O.k., so a lot of that is and was emotional posturing, trying to take some of the melodrama from a favorite film and attach it to my life. But it was all very true as well. I felt all of that deeply and sincerely. Again with the emotional content sweeping over all logic.

And, just to relieve all suspense, I did of course come home and fall into the arms of that lovely lady and we had decades of love and friendship. She brought me home and made it possible for me to stay.

AND SO…

I’ve probably seen the film well over a hundred times at this point. I still find new things in it. Something in the background, the implication of a line or action. I think it is the most complete film I’ve ever seen. There is a massive amount of thought in every frame. Very few accidents. I never recommend it to anyone, because although it looks like a Western, wears clothes like a Western, pays deep homage to tons of Western tropes, it is an oddly constructed, strangely delivered film, even if you don’t notice that at first.

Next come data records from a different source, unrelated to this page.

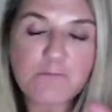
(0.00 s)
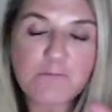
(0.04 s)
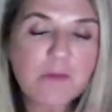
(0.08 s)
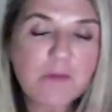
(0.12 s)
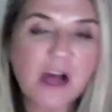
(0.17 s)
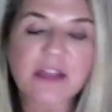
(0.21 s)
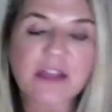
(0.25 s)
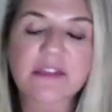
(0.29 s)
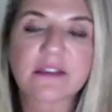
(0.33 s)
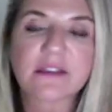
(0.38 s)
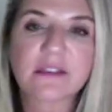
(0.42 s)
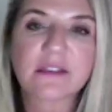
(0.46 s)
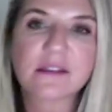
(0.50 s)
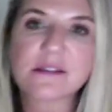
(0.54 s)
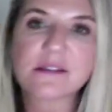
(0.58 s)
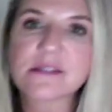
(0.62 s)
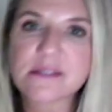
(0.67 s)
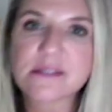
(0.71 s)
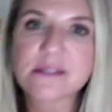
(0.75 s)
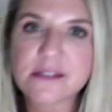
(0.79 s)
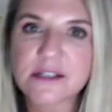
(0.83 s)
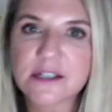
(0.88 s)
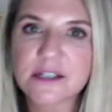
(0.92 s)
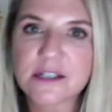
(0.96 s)
month of
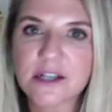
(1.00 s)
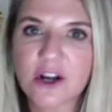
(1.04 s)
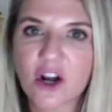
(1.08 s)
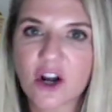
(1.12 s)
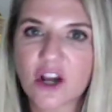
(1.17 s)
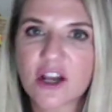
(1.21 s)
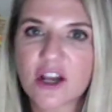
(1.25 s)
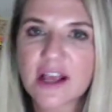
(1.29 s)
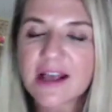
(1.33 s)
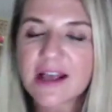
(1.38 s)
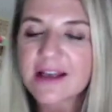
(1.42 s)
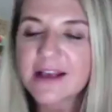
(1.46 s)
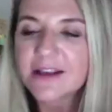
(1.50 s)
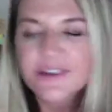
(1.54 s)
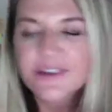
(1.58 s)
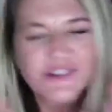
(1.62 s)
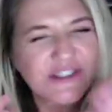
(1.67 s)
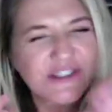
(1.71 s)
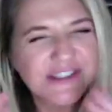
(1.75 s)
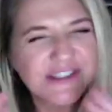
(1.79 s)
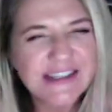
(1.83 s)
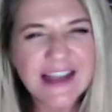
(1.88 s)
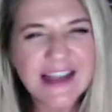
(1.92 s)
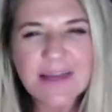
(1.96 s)
this year, and
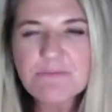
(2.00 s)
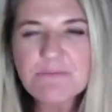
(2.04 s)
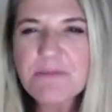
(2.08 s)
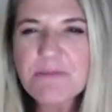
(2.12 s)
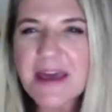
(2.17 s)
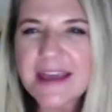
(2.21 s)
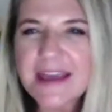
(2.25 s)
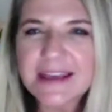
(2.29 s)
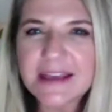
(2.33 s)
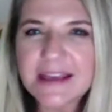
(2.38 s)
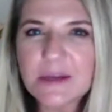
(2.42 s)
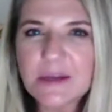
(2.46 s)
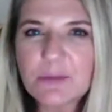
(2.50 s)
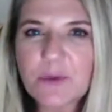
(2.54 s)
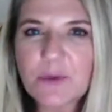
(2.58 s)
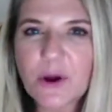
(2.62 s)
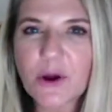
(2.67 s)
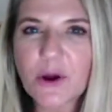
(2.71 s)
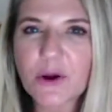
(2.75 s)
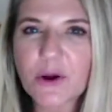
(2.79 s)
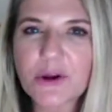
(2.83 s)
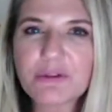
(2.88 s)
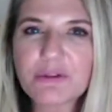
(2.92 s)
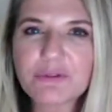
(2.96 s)
just make it a
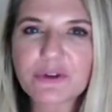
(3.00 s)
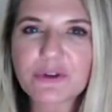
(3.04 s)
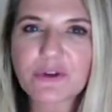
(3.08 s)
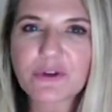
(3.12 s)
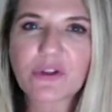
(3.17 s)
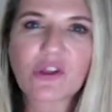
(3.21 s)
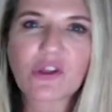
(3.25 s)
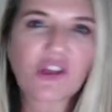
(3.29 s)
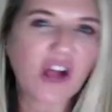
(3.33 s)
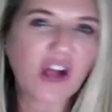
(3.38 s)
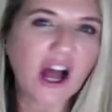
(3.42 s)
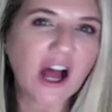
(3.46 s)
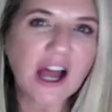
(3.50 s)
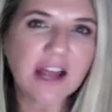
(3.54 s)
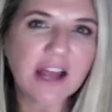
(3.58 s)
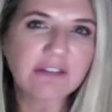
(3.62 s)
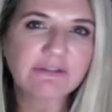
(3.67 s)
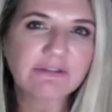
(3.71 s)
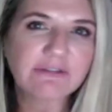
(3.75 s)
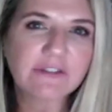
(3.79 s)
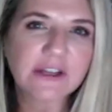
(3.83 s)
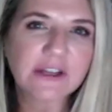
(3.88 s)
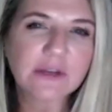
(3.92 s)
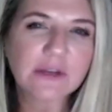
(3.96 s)
part of your
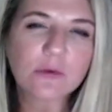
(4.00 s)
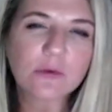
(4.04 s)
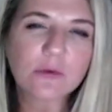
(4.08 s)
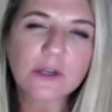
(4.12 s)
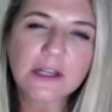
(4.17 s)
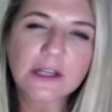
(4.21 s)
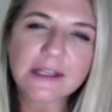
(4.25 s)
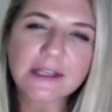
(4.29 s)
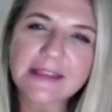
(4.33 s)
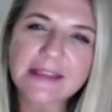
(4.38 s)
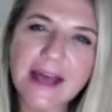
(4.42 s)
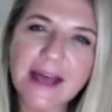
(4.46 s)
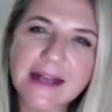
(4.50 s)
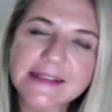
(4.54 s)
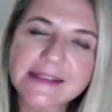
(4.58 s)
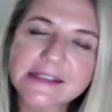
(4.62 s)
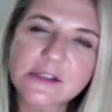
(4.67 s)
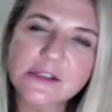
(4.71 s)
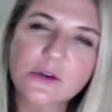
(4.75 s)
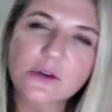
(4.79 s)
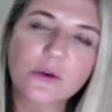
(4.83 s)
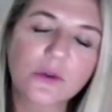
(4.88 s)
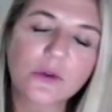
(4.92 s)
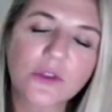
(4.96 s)
life. And really,
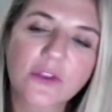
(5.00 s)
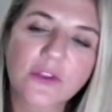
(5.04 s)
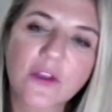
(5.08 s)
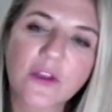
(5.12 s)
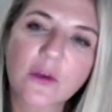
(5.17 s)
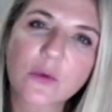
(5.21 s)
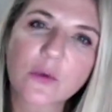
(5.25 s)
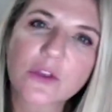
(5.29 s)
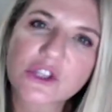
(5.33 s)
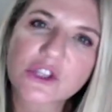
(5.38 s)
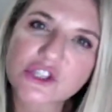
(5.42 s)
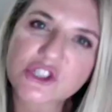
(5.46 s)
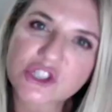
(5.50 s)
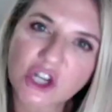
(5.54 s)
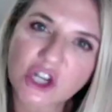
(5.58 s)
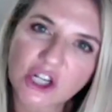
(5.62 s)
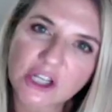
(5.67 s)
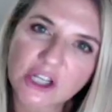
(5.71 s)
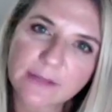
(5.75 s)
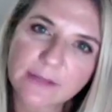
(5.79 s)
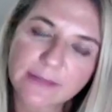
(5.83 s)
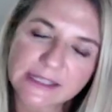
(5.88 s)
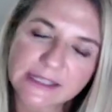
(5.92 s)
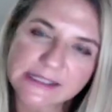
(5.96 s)
that's the whole thing with the
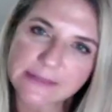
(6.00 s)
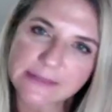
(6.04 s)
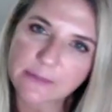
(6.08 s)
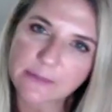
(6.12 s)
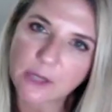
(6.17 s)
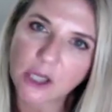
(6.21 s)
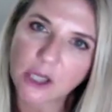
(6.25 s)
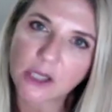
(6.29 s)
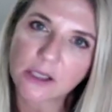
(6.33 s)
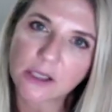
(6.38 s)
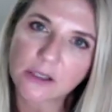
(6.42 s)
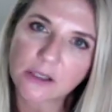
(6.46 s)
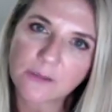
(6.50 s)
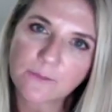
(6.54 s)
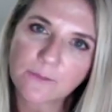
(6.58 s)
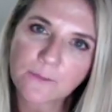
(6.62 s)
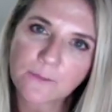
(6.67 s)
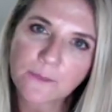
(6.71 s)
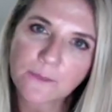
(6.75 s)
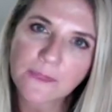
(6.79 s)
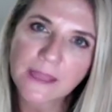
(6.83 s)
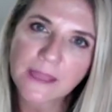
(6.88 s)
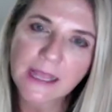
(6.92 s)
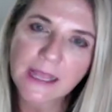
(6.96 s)
Charlotte Mason model.
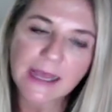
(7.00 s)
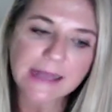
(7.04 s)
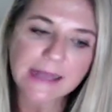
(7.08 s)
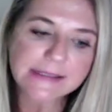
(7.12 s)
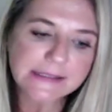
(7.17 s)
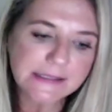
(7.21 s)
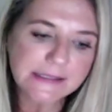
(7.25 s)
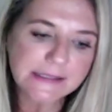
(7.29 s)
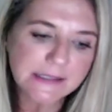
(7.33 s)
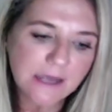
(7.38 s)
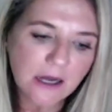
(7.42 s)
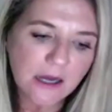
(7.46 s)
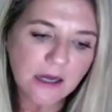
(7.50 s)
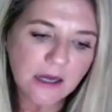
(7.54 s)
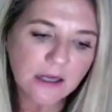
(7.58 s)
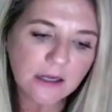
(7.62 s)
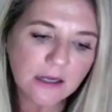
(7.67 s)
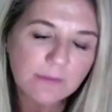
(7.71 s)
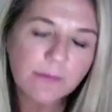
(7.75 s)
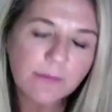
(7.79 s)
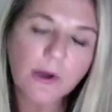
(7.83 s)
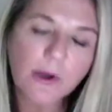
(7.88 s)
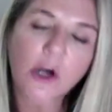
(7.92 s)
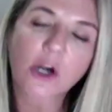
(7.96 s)
It's
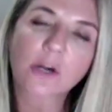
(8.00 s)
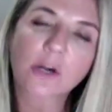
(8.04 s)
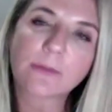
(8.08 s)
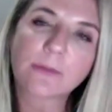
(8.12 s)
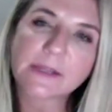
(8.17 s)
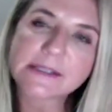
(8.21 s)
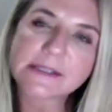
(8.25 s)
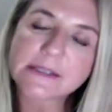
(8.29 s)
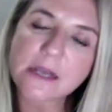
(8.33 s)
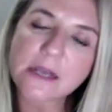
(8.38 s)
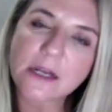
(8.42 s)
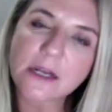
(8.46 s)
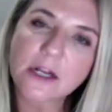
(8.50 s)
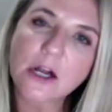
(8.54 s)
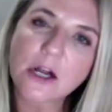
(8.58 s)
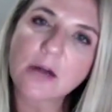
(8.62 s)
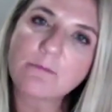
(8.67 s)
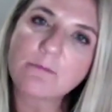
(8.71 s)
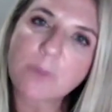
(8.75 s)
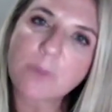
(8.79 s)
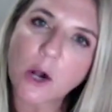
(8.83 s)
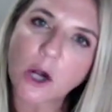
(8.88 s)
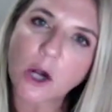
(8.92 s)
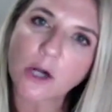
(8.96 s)
not a
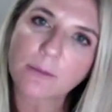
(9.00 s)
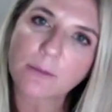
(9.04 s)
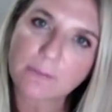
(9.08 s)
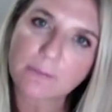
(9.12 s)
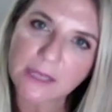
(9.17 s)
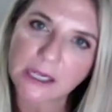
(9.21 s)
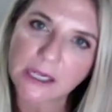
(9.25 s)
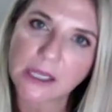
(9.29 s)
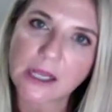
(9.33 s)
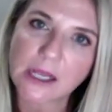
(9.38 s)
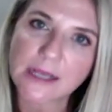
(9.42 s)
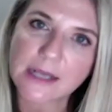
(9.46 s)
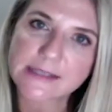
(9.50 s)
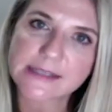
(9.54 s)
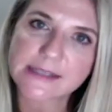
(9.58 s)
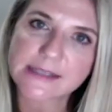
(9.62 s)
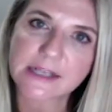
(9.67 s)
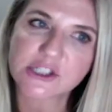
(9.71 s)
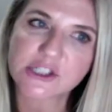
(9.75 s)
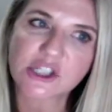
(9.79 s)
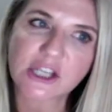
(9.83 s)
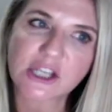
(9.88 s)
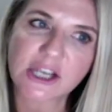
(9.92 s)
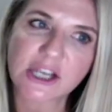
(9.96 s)

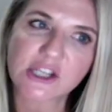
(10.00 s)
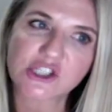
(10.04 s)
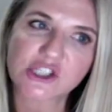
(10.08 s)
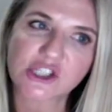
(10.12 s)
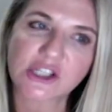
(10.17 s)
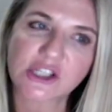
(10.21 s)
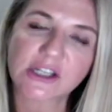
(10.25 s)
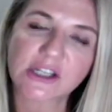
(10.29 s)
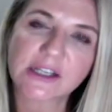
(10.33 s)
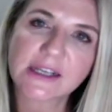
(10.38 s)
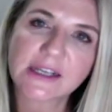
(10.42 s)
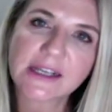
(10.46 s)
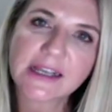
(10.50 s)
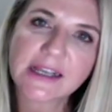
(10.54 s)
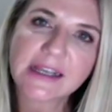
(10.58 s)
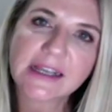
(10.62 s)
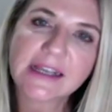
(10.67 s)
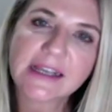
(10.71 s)
compartmentalized education.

I watched it that first dozen times and never saw past the fact that it looked like a Western, and deemed it a failure because it was kind of a dull crappy Western. O.k., there’s hats, horses, and six-guns. It’s a Western. But it’s nothing like any other Western I’ve ever seen. Or even other movies that I’ve seen. Maybe if a person sees it for the first time with all the deleted scenes in place (as they are on all current releases) it’s an easier movie to de-code. I don’t know.

It only wormed its way into my life through a series of fortuitous circumstances. When I watch it I see and feel a map of some of my journeys, good and bad. We had a hell of a twisted trip together, that movie and I.

“Fan” is short for “fanatic.” It took a long, strange trip to get me there, but yeah, I’m a fan.